Exercise goal: Once the line holding "[0:09.00-0:09.90]" is found in the entries below, restate it and each line after it word for word, with no pictures.

Data records:
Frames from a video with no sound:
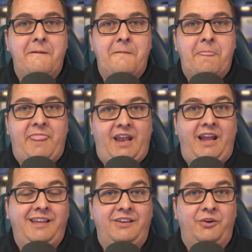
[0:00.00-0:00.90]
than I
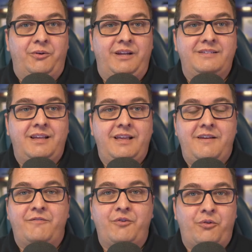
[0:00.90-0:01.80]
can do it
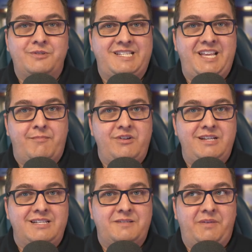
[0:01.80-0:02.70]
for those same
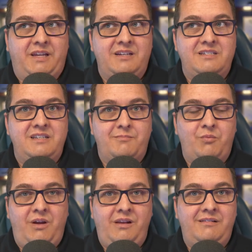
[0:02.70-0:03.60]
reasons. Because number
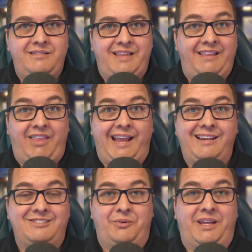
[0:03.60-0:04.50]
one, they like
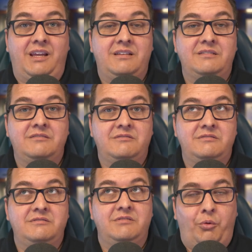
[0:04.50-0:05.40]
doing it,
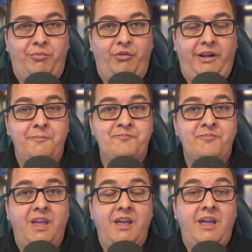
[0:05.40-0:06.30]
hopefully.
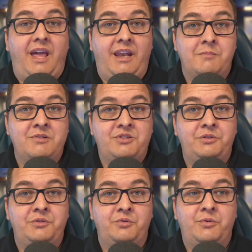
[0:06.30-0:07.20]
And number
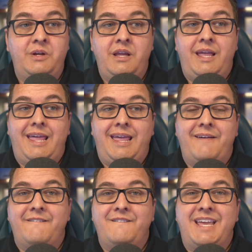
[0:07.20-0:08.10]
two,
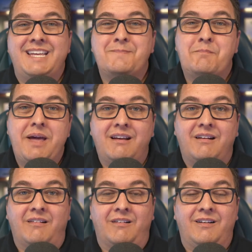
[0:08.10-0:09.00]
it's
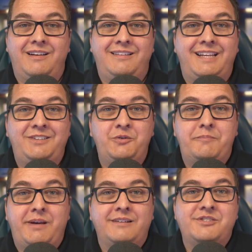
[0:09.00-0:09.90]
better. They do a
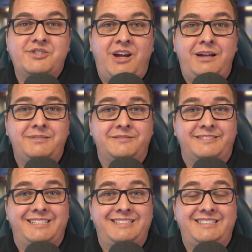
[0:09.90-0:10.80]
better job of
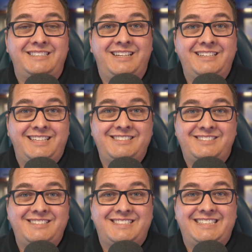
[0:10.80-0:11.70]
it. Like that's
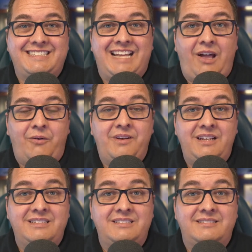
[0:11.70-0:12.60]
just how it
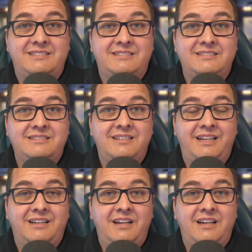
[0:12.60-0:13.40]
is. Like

Output below:
[0:09.00-0:09.90]
better. They do a
[0:09.90-0:10.80]
better job of
[0:10.80-0:11.70]
it. Like that's
[0:11.70-0:12.60]
just how it
[0:12.60-0:13.40]
is. Like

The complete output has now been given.